**Exercise requirements**
Reproduce the entries verbatim; no pictures.

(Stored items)
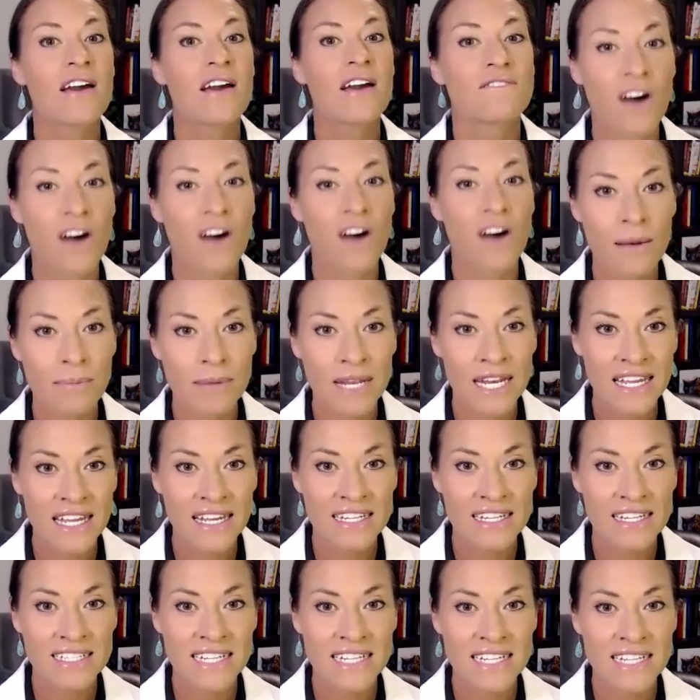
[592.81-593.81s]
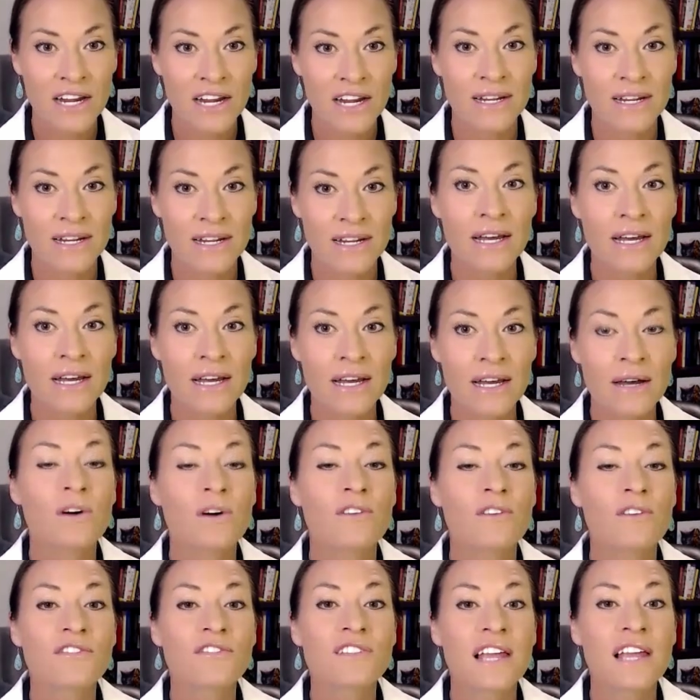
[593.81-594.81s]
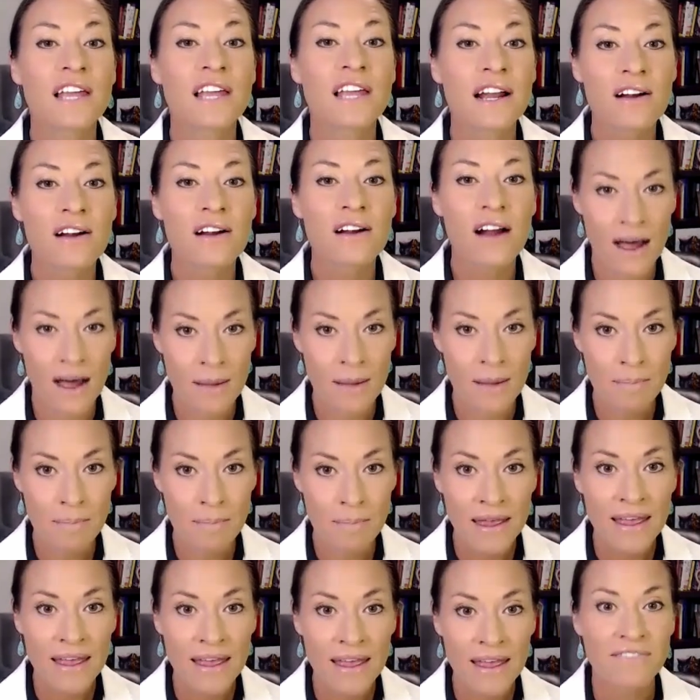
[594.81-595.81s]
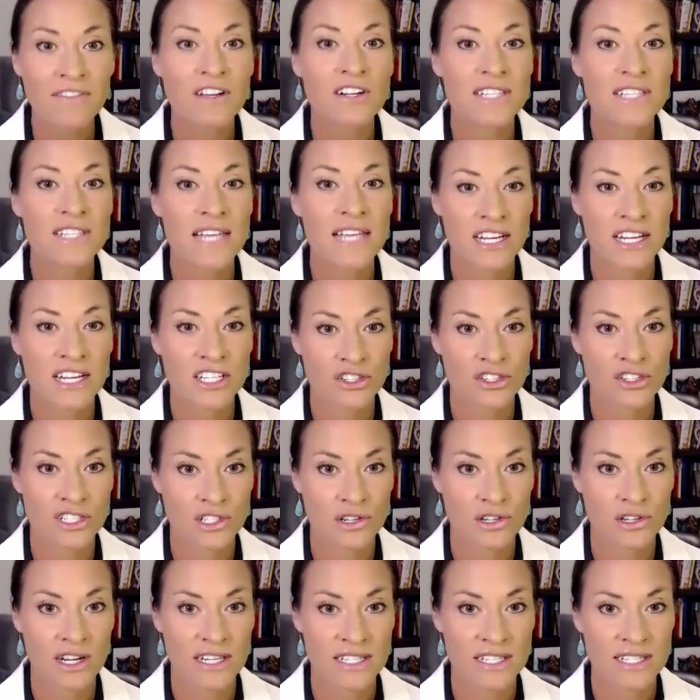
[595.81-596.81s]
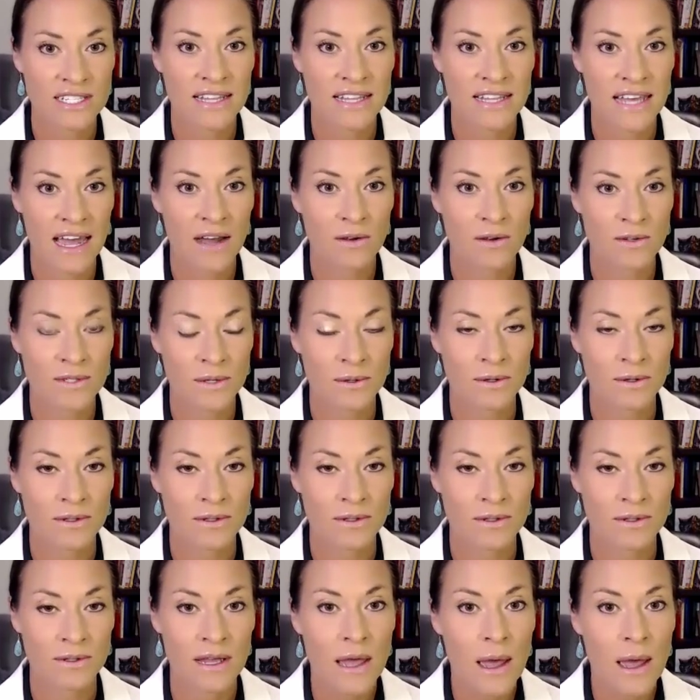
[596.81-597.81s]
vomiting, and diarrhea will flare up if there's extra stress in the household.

**Answer for this exercise**
[592.81-593.81s]
[593.81-594.81s]
[594.81-595.81s]
[595.81-596.81s]
[596.81-597.81s]
vomiting, and diarrhea will flare up if there's extra stress in the household.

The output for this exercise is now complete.